- **INSTRUCTIONS TO FOLLOW**:
Your response should contain exactly the lines running from the one with "[00:00:23.40 to 00:00:24.30]" to the end of the data below, both included, and no pictures.

- **SUPPLIED RECORDS**:
※

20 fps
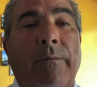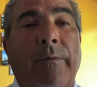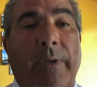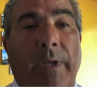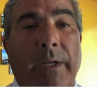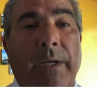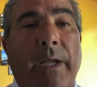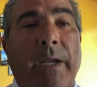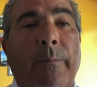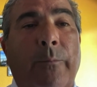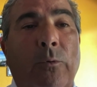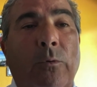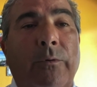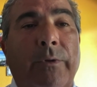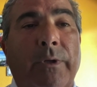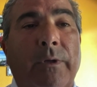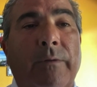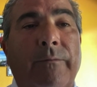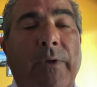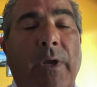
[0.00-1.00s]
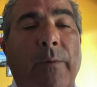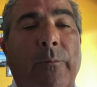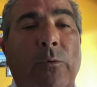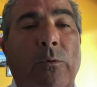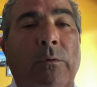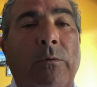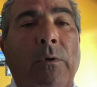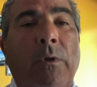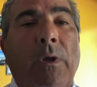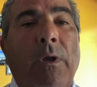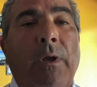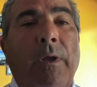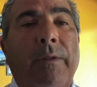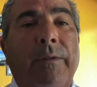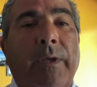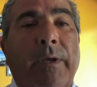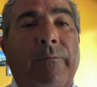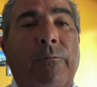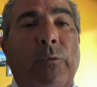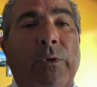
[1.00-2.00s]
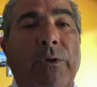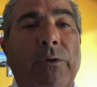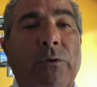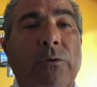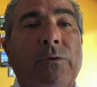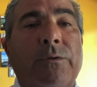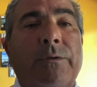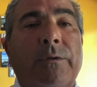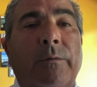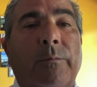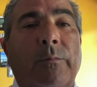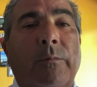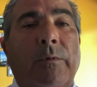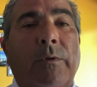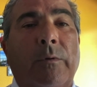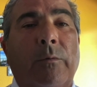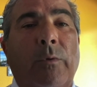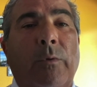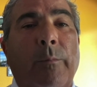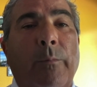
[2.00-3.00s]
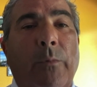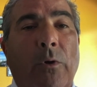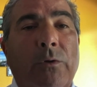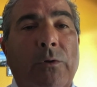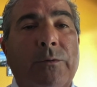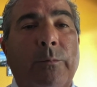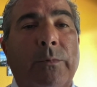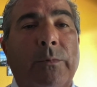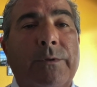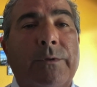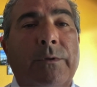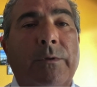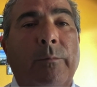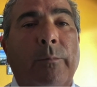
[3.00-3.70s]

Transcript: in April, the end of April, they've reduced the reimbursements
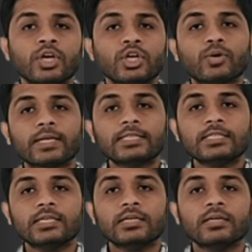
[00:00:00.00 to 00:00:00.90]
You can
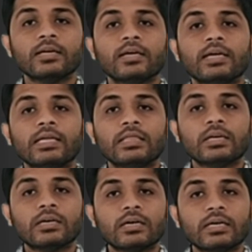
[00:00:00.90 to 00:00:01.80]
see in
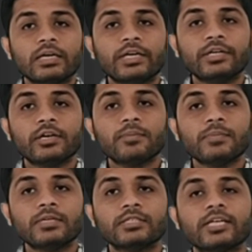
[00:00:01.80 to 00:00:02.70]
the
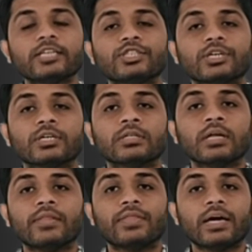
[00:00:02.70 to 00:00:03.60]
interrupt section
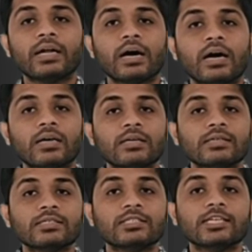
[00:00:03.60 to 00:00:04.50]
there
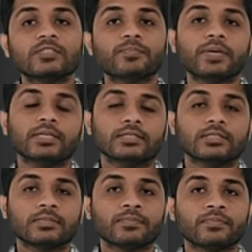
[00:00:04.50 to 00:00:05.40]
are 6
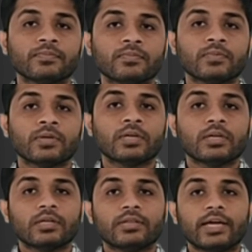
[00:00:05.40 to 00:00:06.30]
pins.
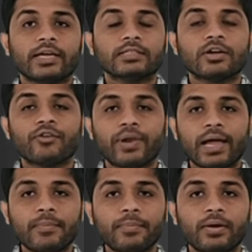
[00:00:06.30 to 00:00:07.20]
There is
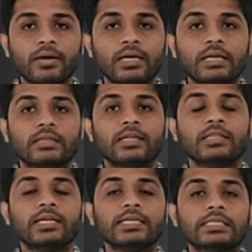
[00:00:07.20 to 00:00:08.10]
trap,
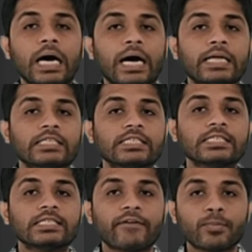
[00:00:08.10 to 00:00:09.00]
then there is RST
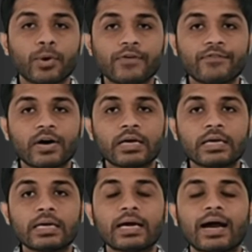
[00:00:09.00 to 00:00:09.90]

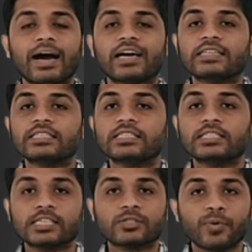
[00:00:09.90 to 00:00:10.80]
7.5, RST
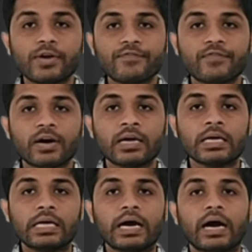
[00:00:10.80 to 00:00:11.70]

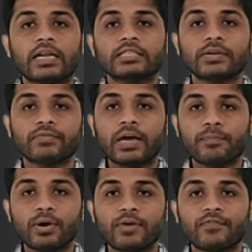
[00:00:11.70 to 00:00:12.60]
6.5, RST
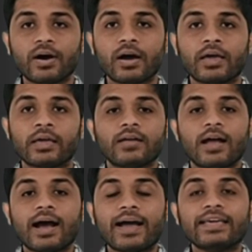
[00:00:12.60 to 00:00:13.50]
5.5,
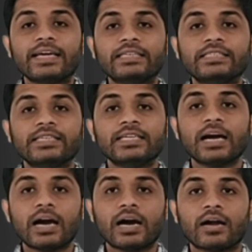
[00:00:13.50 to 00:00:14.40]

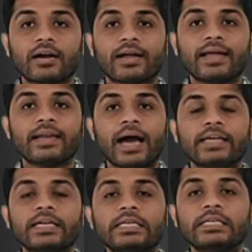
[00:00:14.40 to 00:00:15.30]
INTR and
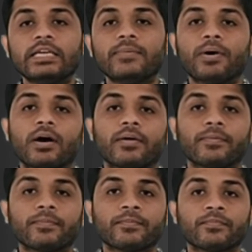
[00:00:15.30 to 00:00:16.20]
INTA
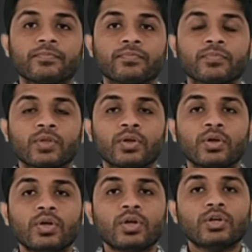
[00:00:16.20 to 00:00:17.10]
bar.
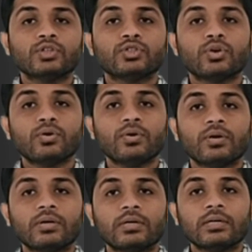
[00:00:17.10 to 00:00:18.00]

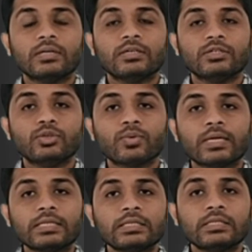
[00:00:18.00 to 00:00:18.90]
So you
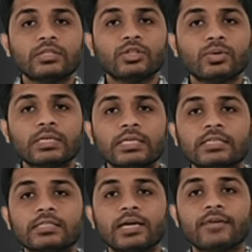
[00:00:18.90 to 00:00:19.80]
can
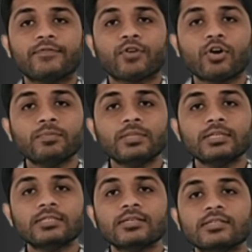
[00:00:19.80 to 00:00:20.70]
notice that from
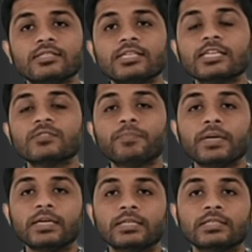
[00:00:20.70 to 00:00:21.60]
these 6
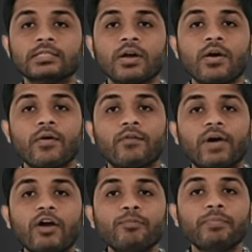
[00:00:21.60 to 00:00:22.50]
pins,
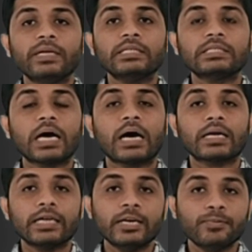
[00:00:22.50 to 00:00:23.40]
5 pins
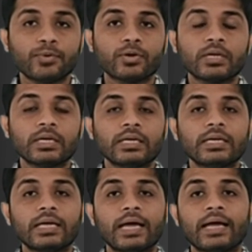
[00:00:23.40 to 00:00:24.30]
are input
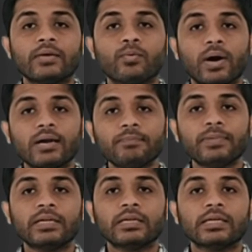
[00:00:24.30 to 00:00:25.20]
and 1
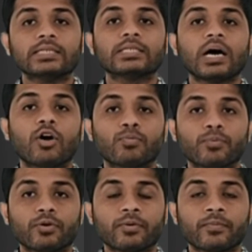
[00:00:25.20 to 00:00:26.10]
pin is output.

※

- **OUTPUT FOR THIS TASK**:
[00:00:23.40 to 00:00:24.30]
are input
[00:00:24.30 to 00:00:25.20]
and 1
[00:00:25.20 to 00:00:26.10]
pin is output.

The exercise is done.